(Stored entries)
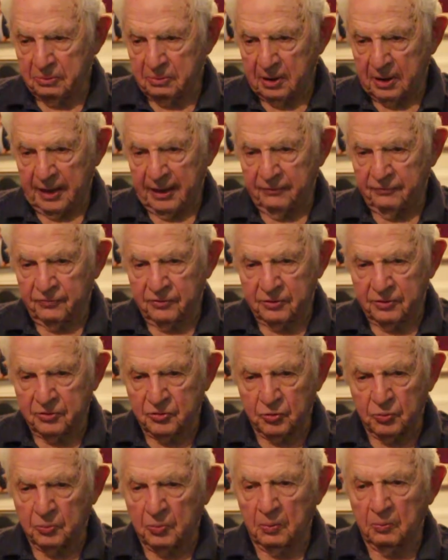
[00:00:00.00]
gave her
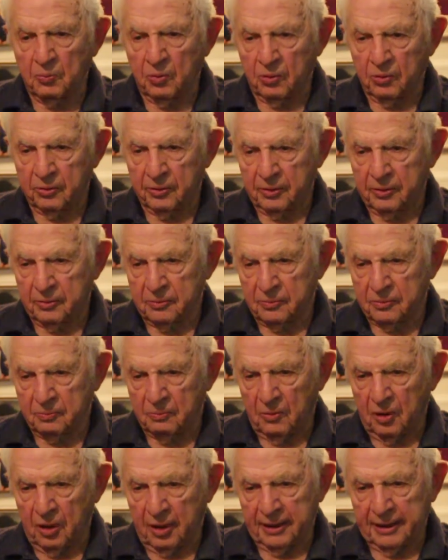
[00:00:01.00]
2 memorials.
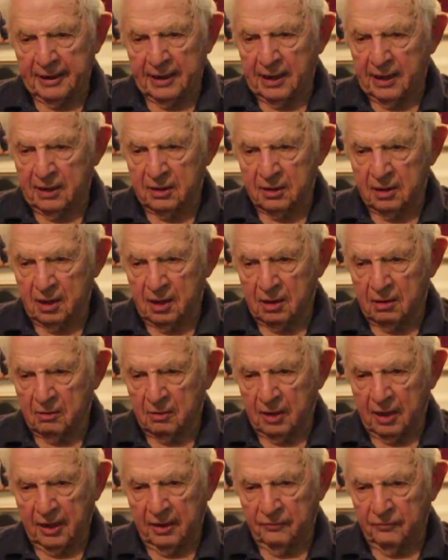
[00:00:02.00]
Marty
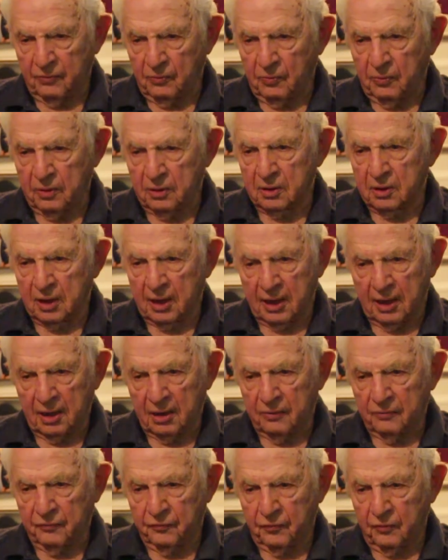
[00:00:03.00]
Landau gave her one in
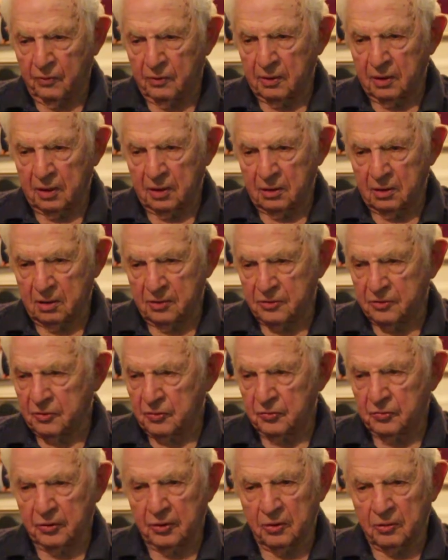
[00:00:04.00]
California, and the
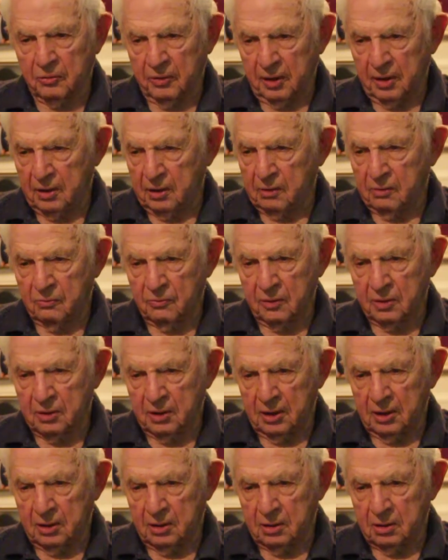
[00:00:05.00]
studio here
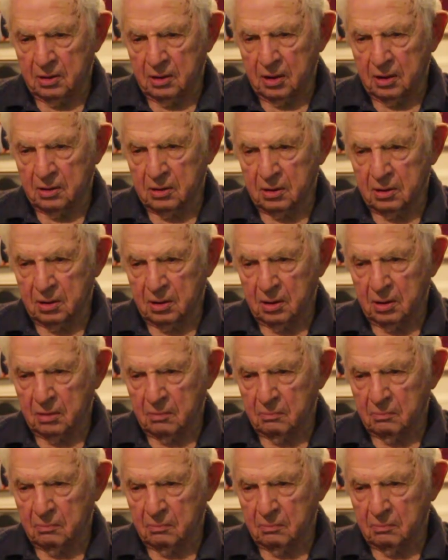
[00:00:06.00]
did. And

■ Task requirements ■
Your task is to restate word for word the lines from the one containing "[00:00:01.00]" through the last line of the data, both ends included, with no pictures.

■ Response box ■
[00:00:01.00]
2 memorials.
[00:00:02.00]
Marty
[00:00:03.00]
Landau gave her one in
[00:00:04.00]
California, and the
[00:00:05.00]
studio here
[00:00:06.00]
did. And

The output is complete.